Affordable Space Adventures Review

Twin stick shooters are a dime a dozen, as are puzzle games and stealth games, but twin stick, stealth puzzlers? Knapnok Games’ Affordable Space Adventures may well be the first. It also has another trick up its sleeve with its control system. The left stick moves your ship and the right stick aims your light/scanner (we’ll come back to that later), nothing new there, right? The WiiU Gamepad’s touchscreen adds an extra feature just not possible on other machines, and is the main ingredient for the puzzles within the game. It can seem overwhelming, but you can control your energy levels, engine output, mass and even switch from your standard engine to a silent, electric motor. All these things are vital to your survival as the game progresses. It also just feels fun to control your ship’s functions like they do on Star Trek.

Make no mistake, this is the best use of the WiiU’s Gamepad yet. No other developer, Nintendo included, has used it to this degree and so incredibly well to boot. All puzzles revolve around the enemies and their detection ranges, which you use your scanner to detect. Holding the right analog stick in the direction of the enemy and holding the left shoulder button will result in a circular representation of its awareness range, along with a readout on your touchscreen that will tell you how to avoid detection.

Avoiding detection usually boils down to sound, electricity use and heat output. Some enemies will only react to noise, which requires a simple switch to the electric engine and away you go. However, some require a careful balance of everything or, and this is where it becomes crazily detail-oriented, some real out of the box thinking. One example would be having to switch your engines off completely, only to slam them back on before you drop to your death. And that is just the simplest example.

Affordable Space Adventures opens with a superbly tongue-in-cheek promotional video, made to feel like a brochure for a holiday – only with a witty sense of humour that wouldn’t be out of place in a Fallout game. You’re supposed to be enjoying a nice, relaxing jaunt around a beautiful alien planet, filled with wondrous views and interesting artefacts, but instead are abandoned on a hostile world of darkness and storms, filled with machines and alien life that are all going to kill you if you make the wrong move.

Starting in a ship that has to be rebooted due to a crash landing, the game uses this to slowly give you access to new areas of ship control, using the reboot sequence as an interesting and unique take on the Metroid school of giving back abilities over time. It allows you to explore and get your bearings, with the first few areas being devoid of enemies but it builds a real atmosphere with its dark caves and impressive lighting effects. This foreboding atmosphere does seem completely at odds with the game’s humour, but it’s easy to ignore that flaw due to the game being so interesting and fun to play.
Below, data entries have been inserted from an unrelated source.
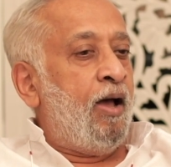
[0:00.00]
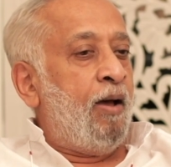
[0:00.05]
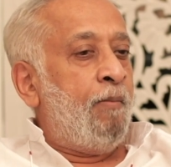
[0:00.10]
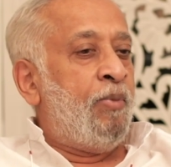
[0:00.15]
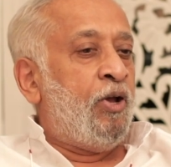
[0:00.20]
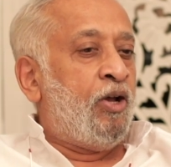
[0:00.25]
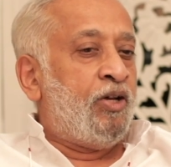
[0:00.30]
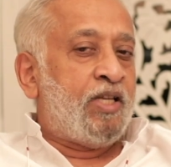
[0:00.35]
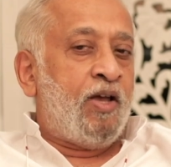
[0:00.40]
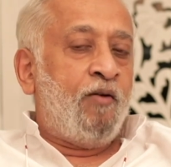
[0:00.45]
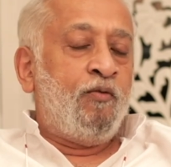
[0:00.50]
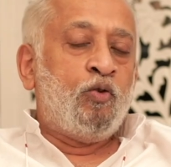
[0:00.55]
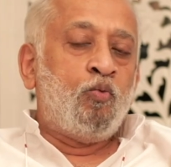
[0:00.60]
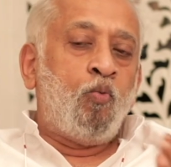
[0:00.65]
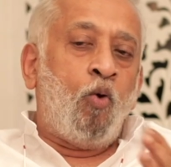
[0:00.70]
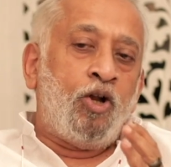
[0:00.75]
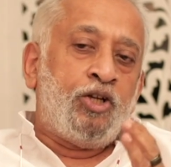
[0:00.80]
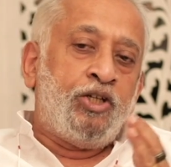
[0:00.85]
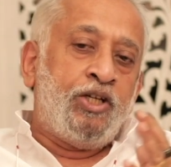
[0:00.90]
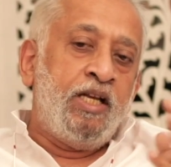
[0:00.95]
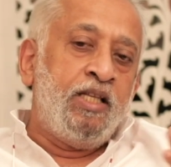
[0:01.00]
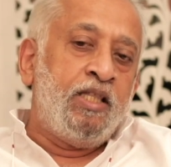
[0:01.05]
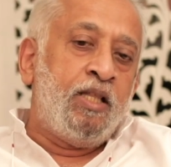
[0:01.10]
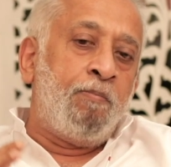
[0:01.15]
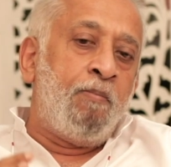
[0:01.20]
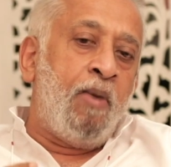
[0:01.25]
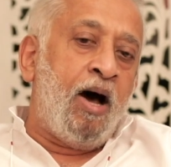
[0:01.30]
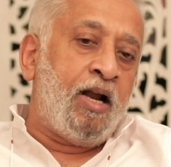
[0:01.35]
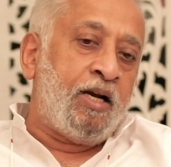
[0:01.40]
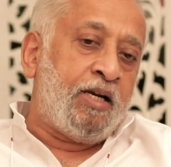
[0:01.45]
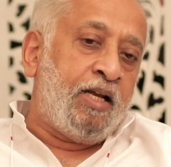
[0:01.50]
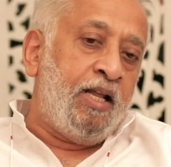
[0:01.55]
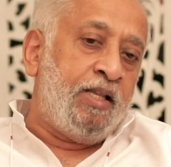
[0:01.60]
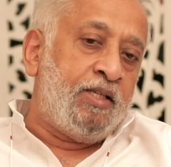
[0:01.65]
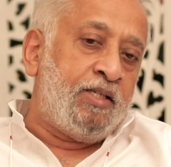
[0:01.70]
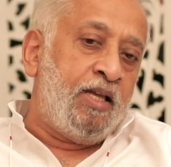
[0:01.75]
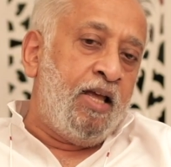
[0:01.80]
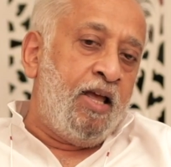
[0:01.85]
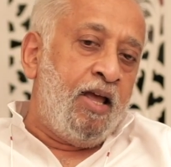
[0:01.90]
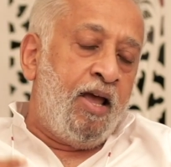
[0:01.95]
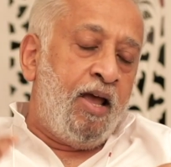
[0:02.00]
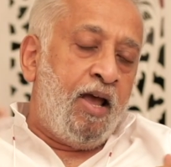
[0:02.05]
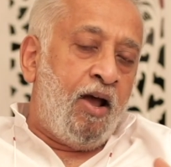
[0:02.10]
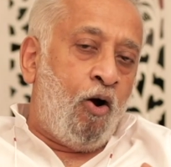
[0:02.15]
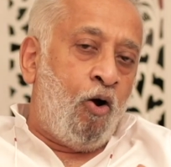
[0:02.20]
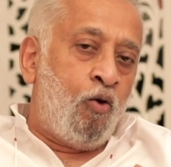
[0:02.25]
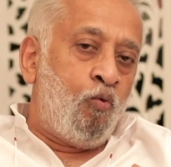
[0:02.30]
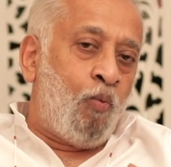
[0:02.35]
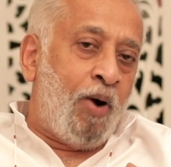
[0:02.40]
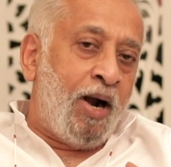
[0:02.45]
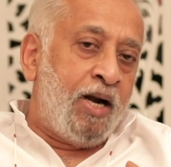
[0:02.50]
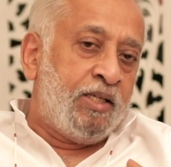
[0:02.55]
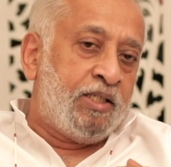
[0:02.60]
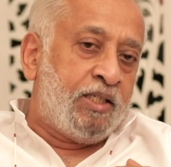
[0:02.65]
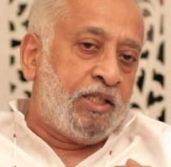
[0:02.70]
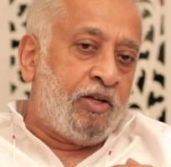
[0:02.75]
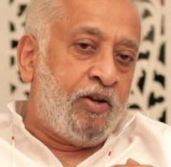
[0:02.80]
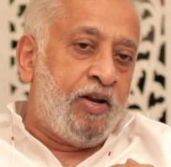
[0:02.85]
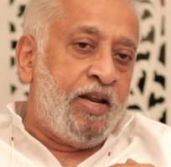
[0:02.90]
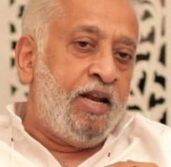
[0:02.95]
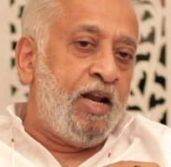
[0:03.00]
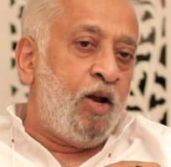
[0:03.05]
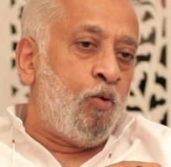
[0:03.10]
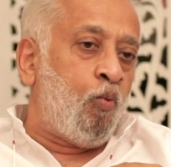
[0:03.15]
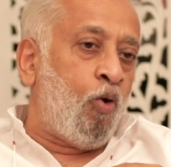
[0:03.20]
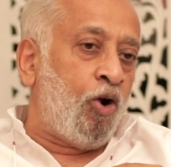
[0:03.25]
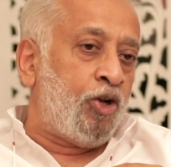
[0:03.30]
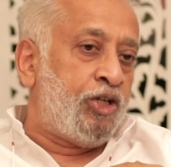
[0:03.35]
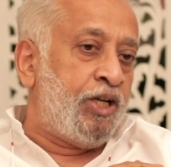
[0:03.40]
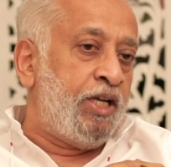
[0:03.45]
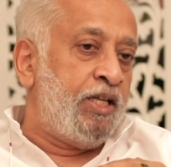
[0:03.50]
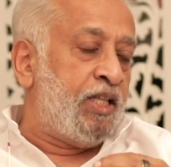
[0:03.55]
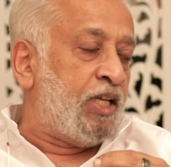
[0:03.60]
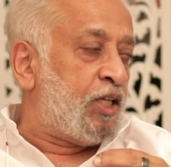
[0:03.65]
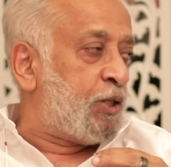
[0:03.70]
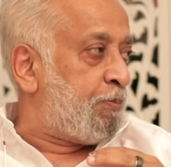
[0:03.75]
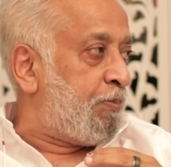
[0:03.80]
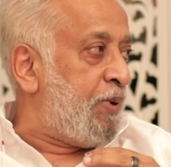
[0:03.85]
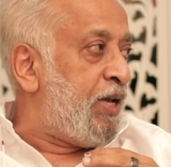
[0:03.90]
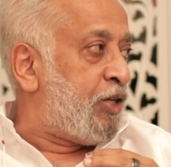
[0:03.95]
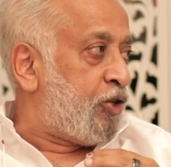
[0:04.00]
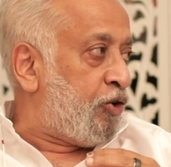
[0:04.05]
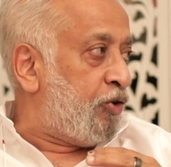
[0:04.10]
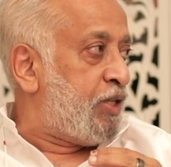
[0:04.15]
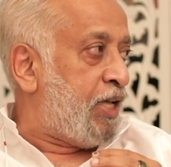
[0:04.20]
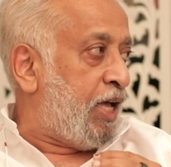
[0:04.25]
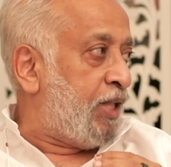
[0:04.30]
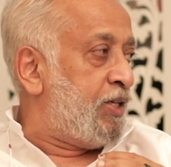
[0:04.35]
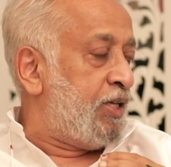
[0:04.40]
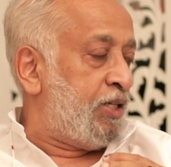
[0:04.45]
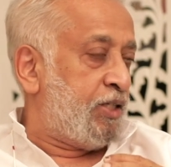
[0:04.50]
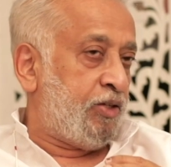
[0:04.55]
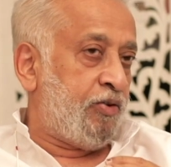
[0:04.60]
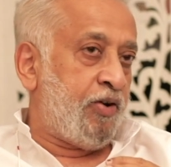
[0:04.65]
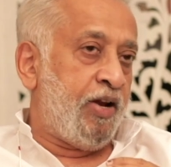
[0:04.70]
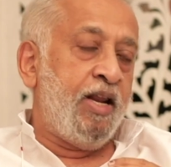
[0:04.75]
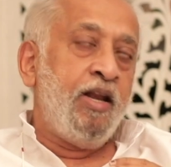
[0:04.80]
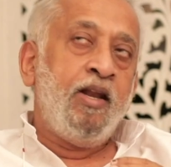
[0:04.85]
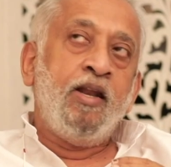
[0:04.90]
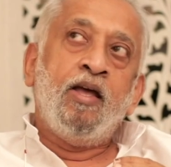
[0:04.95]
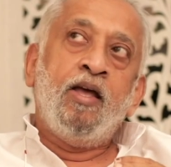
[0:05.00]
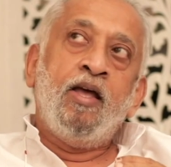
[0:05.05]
because I was watching the markets on one screen and watching the speech on the other screen,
Each area offers a few puzzles for you to work out. From the simple task of finding and activating switches, to altering your ship’s mass and switching engines and firing flares all in the space of a few seconds, Affordable Space Adventures offers a real challenge. This could block progress for the more inexperienced puzzle gamer, and it doesn’t offer much in the way of accessibility for those players, which is a bit of a letdown.
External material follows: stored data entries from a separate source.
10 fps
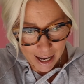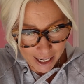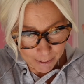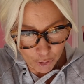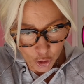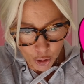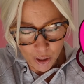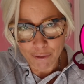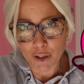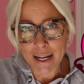I am
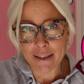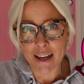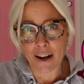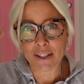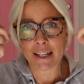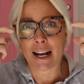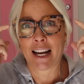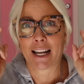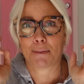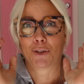shooting for 10,000.
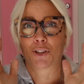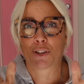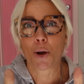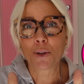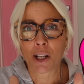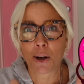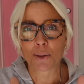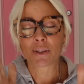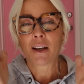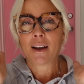I am so close.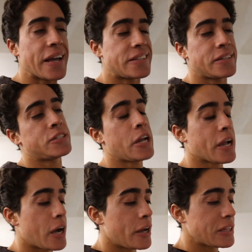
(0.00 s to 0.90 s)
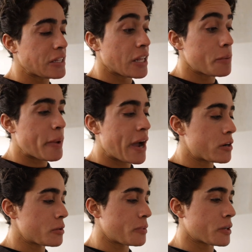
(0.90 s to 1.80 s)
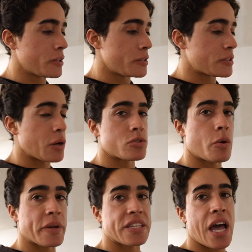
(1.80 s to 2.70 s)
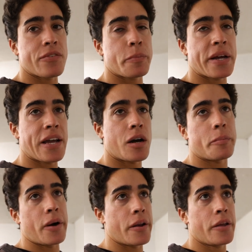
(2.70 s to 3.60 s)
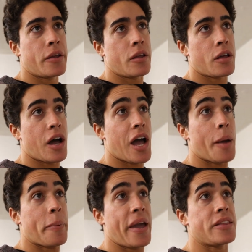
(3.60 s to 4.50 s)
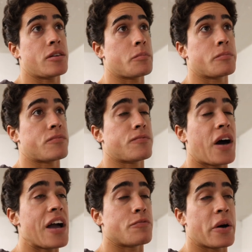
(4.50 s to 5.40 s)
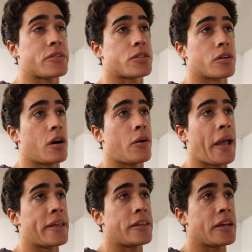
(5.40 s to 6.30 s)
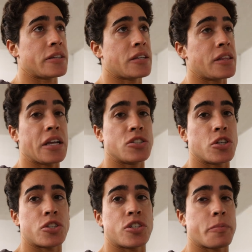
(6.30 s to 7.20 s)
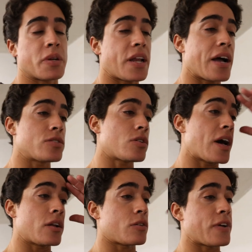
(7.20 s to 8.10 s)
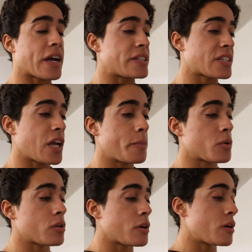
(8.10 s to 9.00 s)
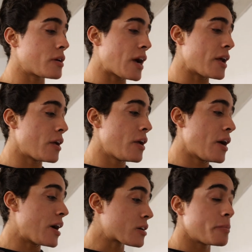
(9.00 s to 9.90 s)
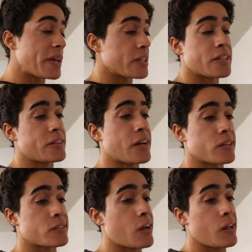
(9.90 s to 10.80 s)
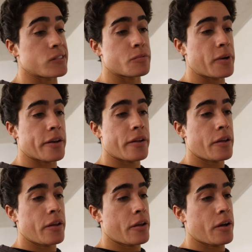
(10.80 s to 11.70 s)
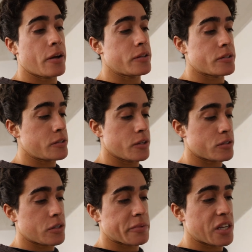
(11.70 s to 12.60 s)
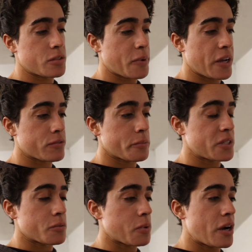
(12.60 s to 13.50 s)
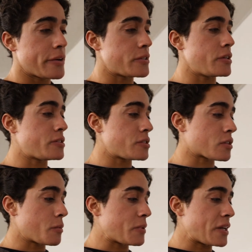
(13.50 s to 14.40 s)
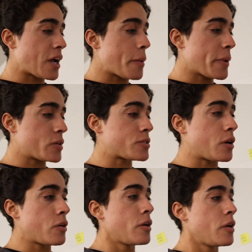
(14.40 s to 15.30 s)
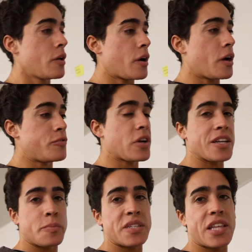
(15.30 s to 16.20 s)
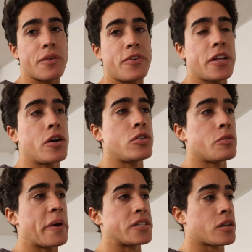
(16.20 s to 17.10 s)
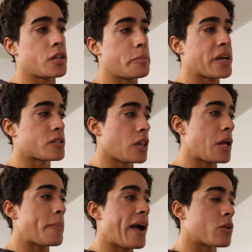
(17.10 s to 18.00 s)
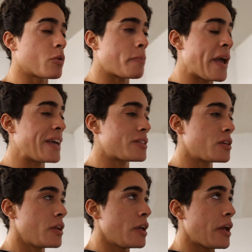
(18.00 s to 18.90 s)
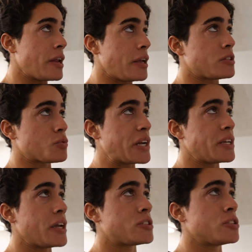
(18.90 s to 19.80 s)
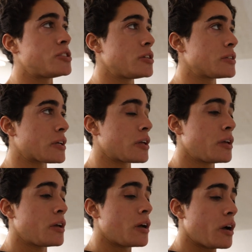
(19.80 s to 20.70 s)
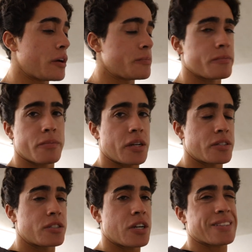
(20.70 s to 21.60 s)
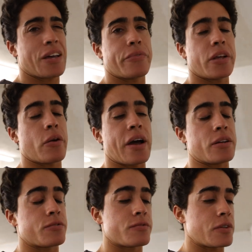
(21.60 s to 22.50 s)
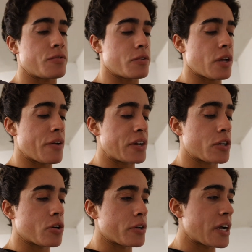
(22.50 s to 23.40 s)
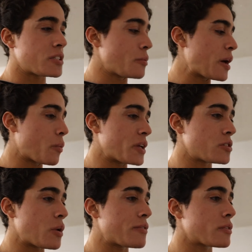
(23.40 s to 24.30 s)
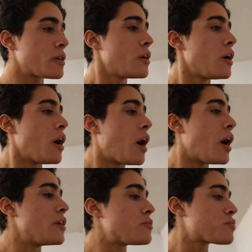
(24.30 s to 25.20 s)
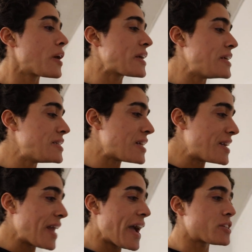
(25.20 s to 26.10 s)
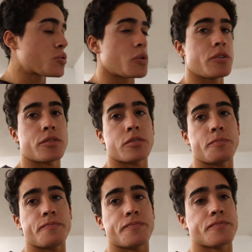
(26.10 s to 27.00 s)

I did check on the lead powder because I was hoping to have it by now, but I paid them five months ago and they said they just shipped it now. So I don't know if I got scammed or, or not. I could be out $10,000, but uh, it's, you know, sometimes buying from these suppliers, it's just a complete nightmare. So uh, if you guys missed that video, you basically mix lead powder with paint and it's radiation shielding. Uh, but check that video out if, if you have any curiosity about it whatsoever. On Frankie's Naturals,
Exploring these areas is a treat for the eyes, at least. From the gorgeous lighting effects of your spotlight as it illuminates dark caves, to the stormy surface world and the broken remnants of past visitors’ ships, Affordable Space Adventures offers stylised art direction that creates stunning visuals that belies the small budget on which the game was made.

Multiplayer is also available here, in a party game style. Up to three players can share the ship controls, with one steering the ship, one aiming the spotlight and the third using the Gamepad to control the ship’s engines. It’s not entirely successful and feels like an afterthought, but it does offer some novelty fun in a panic-filled session as you try to work together to solve puzzles and futilely attempt to prevent your inevitable death at the hands of the surprisingly vicious enemies.

Affordable Space Adventures does offer a good amount of gameplay, but ironically at a strangely expensive price. At £16.99 it does seem a bit steep, especially when most digital-only games are sub-£15, but puzzle fans will definitely get their money’s worth. Hopefully more developers will take note of Knapnok Games’ use of the WiiU Gamepad though, and finally stop using it as a simple menu or map screen, instead using it to its full potential.